Riley has included many accounts of individual coastwatchers, and coastwatching stations. The stories are as varied as the islands themselves, and I was grateful to learn of the bravery shown by so many. One of my grandfathers was stationed in Fiji with the New Zealand Army during WWII, and yet the war in the Pacific is something I know so little about. As for my daughter, she was particularly thrilled to hear that there was a coastwatching station on Savaiʻi, Samoa, where we have ancestral ties.
However, she was appalled to hear that Pasifika coastwatchers received lower ranks and less pay than their counterparts from New Zealand and Australia. By including these facts, Riley continues to work towards amending imbalances.
Overall I think this book would appeal to kids who love non-fiction, lots of facts, and history told through personal stories. In terms of reading aloud to my daughter, the sheer number of stories about different coastwatchers and coastwatching stations meant she started to lose interest after a while. But for a slightly older kid to read to themselves, it would be great. Give them a map of the Pacific to reference as they read and it could keep them busy for quite some time.
by David Riley illustrated by Chad Robertson
How Tonga got its Name / Ko e Founga Hono Ma’u ‘e Tonga ‘a Hono Hingoa, retold by David Riley, illustrated by Chad Robertson, translated into Tongan by Julienne Faletau
Parents, this book has the technology you’ve been dreaming of! You know when you’ve been reading books, and you’re so tired, and your throat hurts, and you just want to close your eyes but your kid wants books, and who are you to deny them literature and a cuddle? In rides David Riley to the rescue with his QR code. You scan it, and it sends you to a recording of the book being read aloud that you can play on your phone! All you have to do is turn the pages! Brilliant! Even better, it reads the book in both English and Tongan, so you hear this legend of Maui in the language it was originally told in.
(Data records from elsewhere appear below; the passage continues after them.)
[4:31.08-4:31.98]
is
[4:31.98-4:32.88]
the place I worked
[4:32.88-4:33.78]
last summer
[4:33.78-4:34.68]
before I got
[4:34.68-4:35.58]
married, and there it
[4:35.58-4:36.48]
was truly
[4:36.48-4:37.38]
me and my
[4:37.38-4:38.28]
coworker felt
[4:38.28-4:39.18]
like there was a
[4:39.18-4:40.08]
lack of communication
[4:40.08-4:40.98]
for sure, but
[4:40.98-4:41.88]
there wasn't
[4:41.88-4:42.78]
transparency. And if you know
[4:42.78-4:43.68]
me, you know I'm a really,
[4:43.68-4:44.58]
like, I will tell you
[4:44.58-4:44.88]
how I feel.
My daughter enjoyed listening to this book, following along with the bright graphic illustrations, and comparing the similarities and differences with the Māori Maui stories she knows. There’s a great page where an expert fisherman shows Maui his collection of supernatural fish hooks and says Maui can choose one. My daughter pointed out which hooks she would choose, and then asked me which I would choose, making the story interactive. She relayed to me how Maui gains his magical fish hook in Māori legend, taking pride in her knowledge, and drawing links between Polynesian cultures.
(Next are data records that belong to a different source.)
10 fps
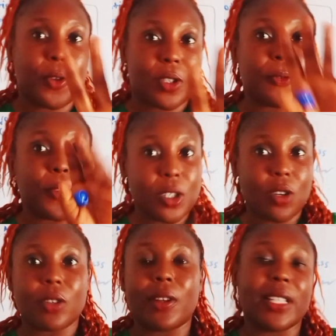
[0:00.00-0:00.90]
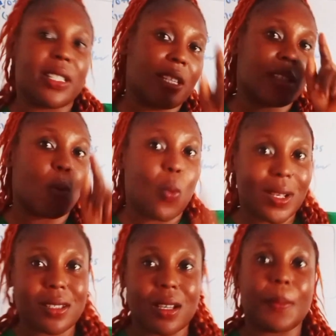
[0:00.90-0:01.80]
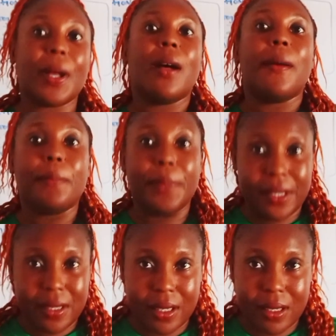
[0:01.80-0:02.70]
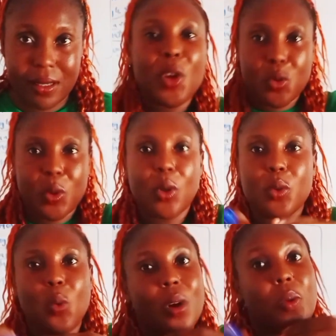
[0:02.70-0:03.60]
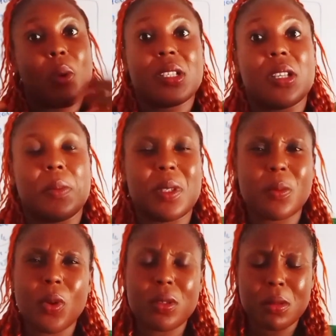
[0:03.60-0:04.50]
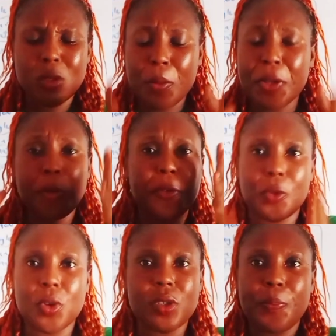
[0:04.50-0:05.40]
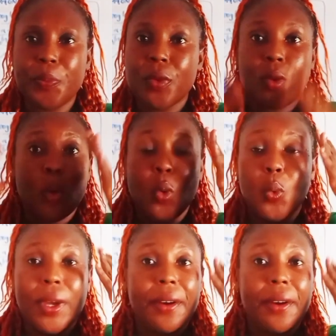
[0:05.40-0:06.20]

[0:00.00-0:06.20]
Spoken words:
on our list is the WhatsApp Business. Of course, we all know what a WhatsApp is. But so many of us, we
The story is brief, familiar, well-told, and illustrated in a bright, eye-catching way. It would appeal to a variety of ages, from very young pre-schoolers, through to older children like my daughter, who can draw links with stories they already know.
Both of these books are hardback, and are valuable additions to the wider collection of Riley’s works. I can see them lined up on a bookshelf as a whole collection, with kids working through them all, adding to the set with each new release, and having favourites that they return to again and again.
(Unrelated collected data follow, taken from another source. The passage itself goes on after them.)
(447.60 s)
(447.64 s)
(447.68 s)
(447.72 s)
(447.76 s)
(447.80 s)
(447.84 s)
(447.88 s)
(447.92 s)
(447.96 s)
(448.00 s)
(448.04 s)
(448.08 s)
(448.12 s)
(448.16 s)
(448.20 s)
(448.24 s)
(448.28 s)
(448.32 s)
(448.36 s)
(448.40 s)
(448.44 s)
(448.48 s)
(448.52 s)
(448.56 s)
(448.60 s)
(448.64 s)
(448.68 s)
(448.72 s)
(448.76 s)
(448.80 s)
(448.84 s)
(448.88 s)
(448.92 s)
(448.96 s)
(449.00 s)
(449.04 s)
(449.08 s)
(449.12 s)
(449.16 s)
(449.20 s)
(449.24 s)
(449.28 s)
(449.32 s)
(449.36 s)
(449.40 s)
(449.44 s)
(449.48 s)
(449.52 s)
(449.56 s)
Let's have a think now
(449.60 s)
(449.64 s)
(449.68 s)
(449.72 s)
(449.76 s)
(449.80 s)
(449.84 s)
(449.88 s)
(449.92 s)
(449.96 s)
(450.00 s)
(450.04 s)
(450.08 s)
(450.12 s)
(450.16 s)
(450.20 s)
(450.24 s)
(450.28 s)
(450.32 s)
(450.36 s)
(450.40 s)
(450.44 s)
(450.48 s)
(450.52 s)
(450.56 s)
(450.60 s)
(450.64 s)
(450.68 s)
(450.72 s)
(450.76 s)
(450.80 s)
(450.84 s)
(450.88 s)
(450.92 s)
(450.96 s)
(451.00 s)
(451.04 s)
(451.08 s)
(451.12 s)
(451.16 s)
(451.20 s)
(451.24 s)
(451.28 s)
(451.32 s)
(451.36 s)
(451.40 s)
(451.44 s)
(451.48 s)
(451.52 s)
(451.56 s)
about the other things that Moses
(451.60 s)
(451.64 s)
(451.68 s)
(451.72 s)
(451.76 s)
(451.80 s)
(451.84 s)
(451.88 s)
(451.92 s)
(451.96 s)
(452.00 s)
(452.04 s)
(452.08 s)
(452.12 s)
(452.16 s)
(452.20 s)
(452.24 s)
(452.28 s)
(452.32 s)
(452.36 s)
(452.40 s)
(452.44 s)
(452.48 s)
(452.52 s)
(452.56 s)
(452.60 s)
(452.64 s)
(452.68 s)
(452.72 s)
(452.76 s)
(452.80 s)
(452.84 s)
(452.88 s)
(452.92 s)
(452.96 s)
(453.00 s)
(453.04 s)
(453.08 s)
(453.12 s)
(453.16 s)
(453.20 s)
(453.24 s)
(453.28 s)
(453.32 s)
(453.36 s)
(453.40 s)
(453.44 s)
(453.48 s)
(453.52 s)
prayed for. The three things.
How Tonga got its Name / Ko e Founga Hono Ma’u ‘e Tonga ‘a Hono Hingoa
retold by David Riley, illustrated by Chad Robertson, translated into Tongan by Julienne Faletau
Gem Wilder is a Wellington writer whose work has been published in and performed at many places, including The Spinoff, The Sapling, Sport, Is It Bedtime Yet?, Enjoy Gallery, The Dowse, Wellington Museum, and LitCrawl. She wrote these reviews with the help of her eight-year-old daughter, Kōwhai Herangi.